Flea “During the Dave Navarro years [1993-1998] it was really hard to get everyone together. He had been a junkie and towards the end he started using again and his heart wasn’t really in it. When things got real bad with Anthony I can’t say I didn’t consider joining Jane’s Addiction [Navarro's other band] but it wasn’t my music, and those guys were all on drugs.”

AK “In 1998 Flea came to me and said, ‘I don’t think I can do this any more. But the only thing that could keep me in the band is if John came back.’ As far as I knew John wanted me dead so I thought, ‘That’s not going to happen,’ And a week later he was back. The transition from impossible to absolutely happening was so seamless it was a miracle. When we made Californication [1999] it was great because there was zero expectation on us, we had been dormant for so long.
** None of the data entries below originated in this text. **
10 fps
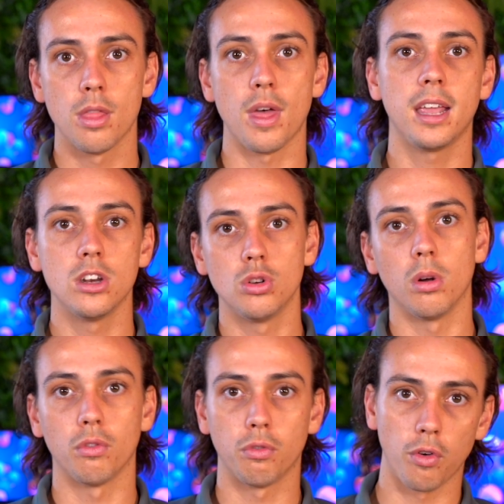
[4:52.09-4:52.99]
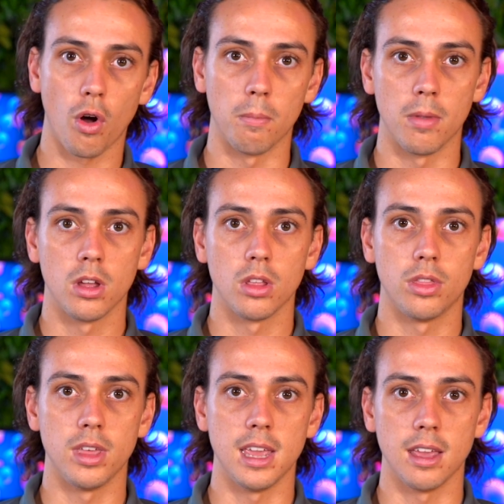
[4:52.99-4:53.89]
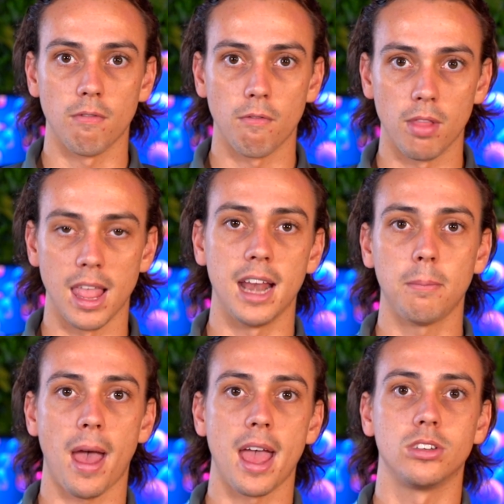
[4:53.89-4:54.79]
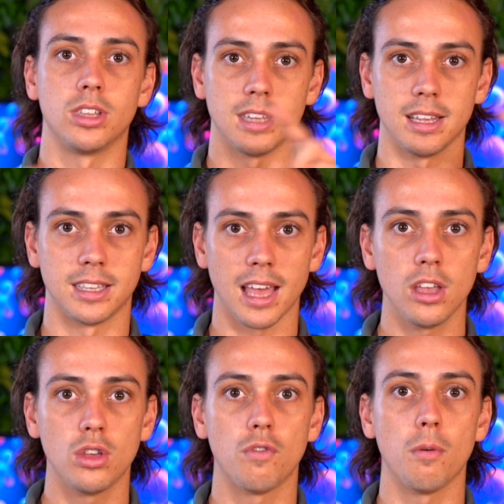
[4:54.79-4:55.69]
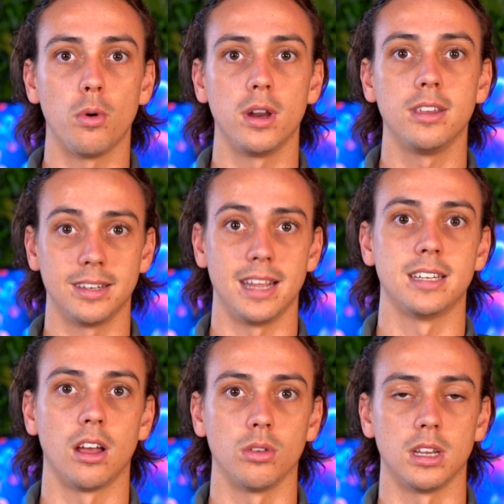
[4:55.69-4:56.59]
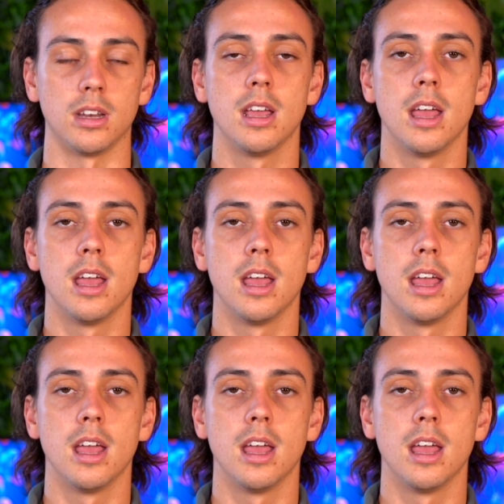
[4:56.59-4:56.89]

they can do it from the landing page that says thank you for putting your details in.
We have a lot of experience of things almost falling apart. We’ve survived death, insanity, marriage, every hurdle you can imagine, and it never put us to bed for good.”

Flea “We also have this old showbiz ethic; every show has gotta be the best. Before every show we get into a circle, hold hands and someone makes a speech. Most bands are too cool for that. It’s all done on computer. Those Hyde Park shows were great. 250,000 people coming to see us play was such a bizarre concept. The same four little guys, thumping away on our stuff.”

AK “We don’t tour the way we used to when it was nonstop madness for months on end. Flea wanted to stop touring five years ago because we did it without breaks. So we decided to take a huge drop in income and tour for three weeks then come home for two weeks and rest. It’s a short-term hit, financially, but it means the band is still together. It’s better for everybody.
“The stars aligned for us on this new record. There was a definite and perceptible love in the room driving us forward . I feel a lot of my destructive dark impulses are in the past now, but as humans we’re constantly being introduced to new darkness, as a tool for learning things. If I had dispelled all the darkness forever, I would be kind of bored and useless.”

Red Hot Chili Peppers’ new album, Stadium Arcadium (Warner), is out on 8 May.